BATON ROUGE, La. — Leaders of several Louisiana public school systems called on state officials Monday to relax coronavirus quarantine rules that have sent thousands of students home from school because they have been in close proximity to someone who tested positive for COVID-19.


But state health officials said they aren’t recommending any changes to the quarantine regulations as Louisiana sees its third spike in coronavirus cases, with hospitals cautioning they are concerned the latest surge will overwhelm their facilities.

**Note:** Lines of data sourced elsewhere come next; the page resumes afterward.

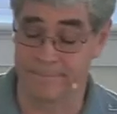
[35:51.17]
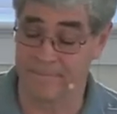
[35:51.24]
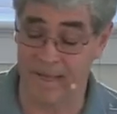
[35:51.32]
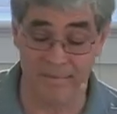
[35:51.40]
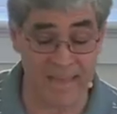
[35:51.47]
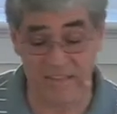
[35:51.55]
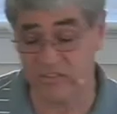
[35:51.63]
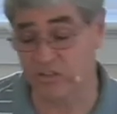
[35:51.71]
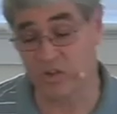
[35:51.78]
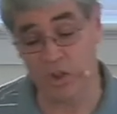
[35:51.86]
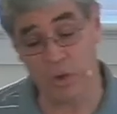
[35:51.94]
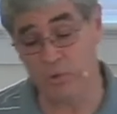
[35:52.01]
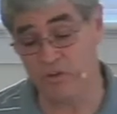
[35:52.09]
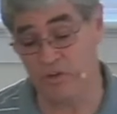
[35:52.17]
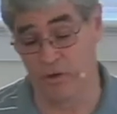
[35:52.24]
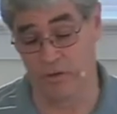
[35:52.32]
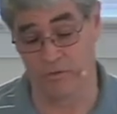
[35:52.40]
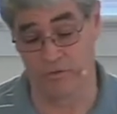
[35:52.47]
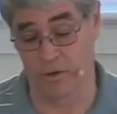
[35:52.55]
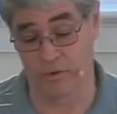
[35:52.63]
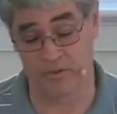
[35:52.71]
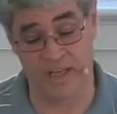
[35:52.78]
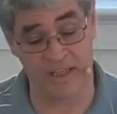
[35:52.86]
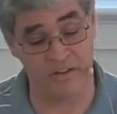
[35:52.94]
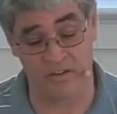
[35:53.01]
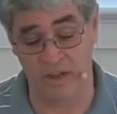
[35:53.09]
And that's huge here, folks.
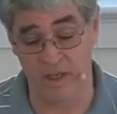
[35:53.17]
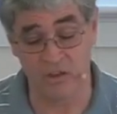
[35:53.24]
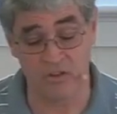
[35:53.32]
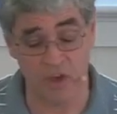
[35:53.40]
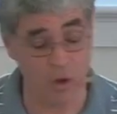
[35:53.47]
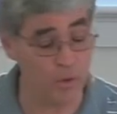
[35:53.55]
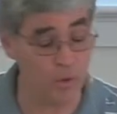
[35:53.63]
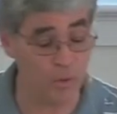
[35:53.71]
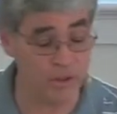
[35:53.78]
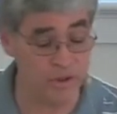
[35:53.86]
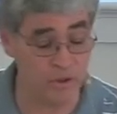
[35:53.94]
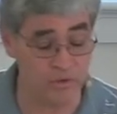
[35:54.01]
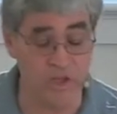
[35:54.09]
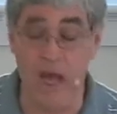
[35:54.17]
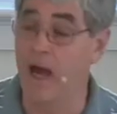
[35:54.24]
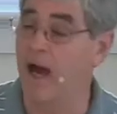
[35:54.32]
That is totally huge.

School superintendents from Ascension, West Baton Rouge, Rapides and Livingston parishes told lawmakers that too many students are missing in-person classroom instruction because they have been sent home for 14 days to quarantine.


“We have a lot of healthy kids who are home when they don’t need to be,” West Baton Rouge Parish Superintendent Wesley Watts told the House health committee. “We’re not asking to do away with quarantine. We’re just asking for some modifications.”


That argument hasn’t persuaded the Louisiana Department of Health, which helped set the school quarantines based on advice from the U.S. Centers for Disease Control and Prevention.


“We continue to follow CDC guidance on quarantine and so are not recommending any changes to K-12 guidance at this time,” health department spokeswoman Aly Neel said in a statement after the hearing.


More than 11,000 new infections of the COVID-19 disease caused by the virus have been confirmed in the state over the last week, and 6,039 people in Louisiana are confirmed to have died from the disease since March, according to the health department.


Louisiana’s schools are required to follow virus safety guidelines adopted by the Board of Elementary and Secondary Education, based on recommendations from the health department.


“We are losing what is supposed to be the best year of high school because of COVID,” said Brennan Falgout, a senior at Central Lafourche High School. He told lawmakers: “I’m hoping we can find an answer to this and try to save the rest of the senior year that I have.”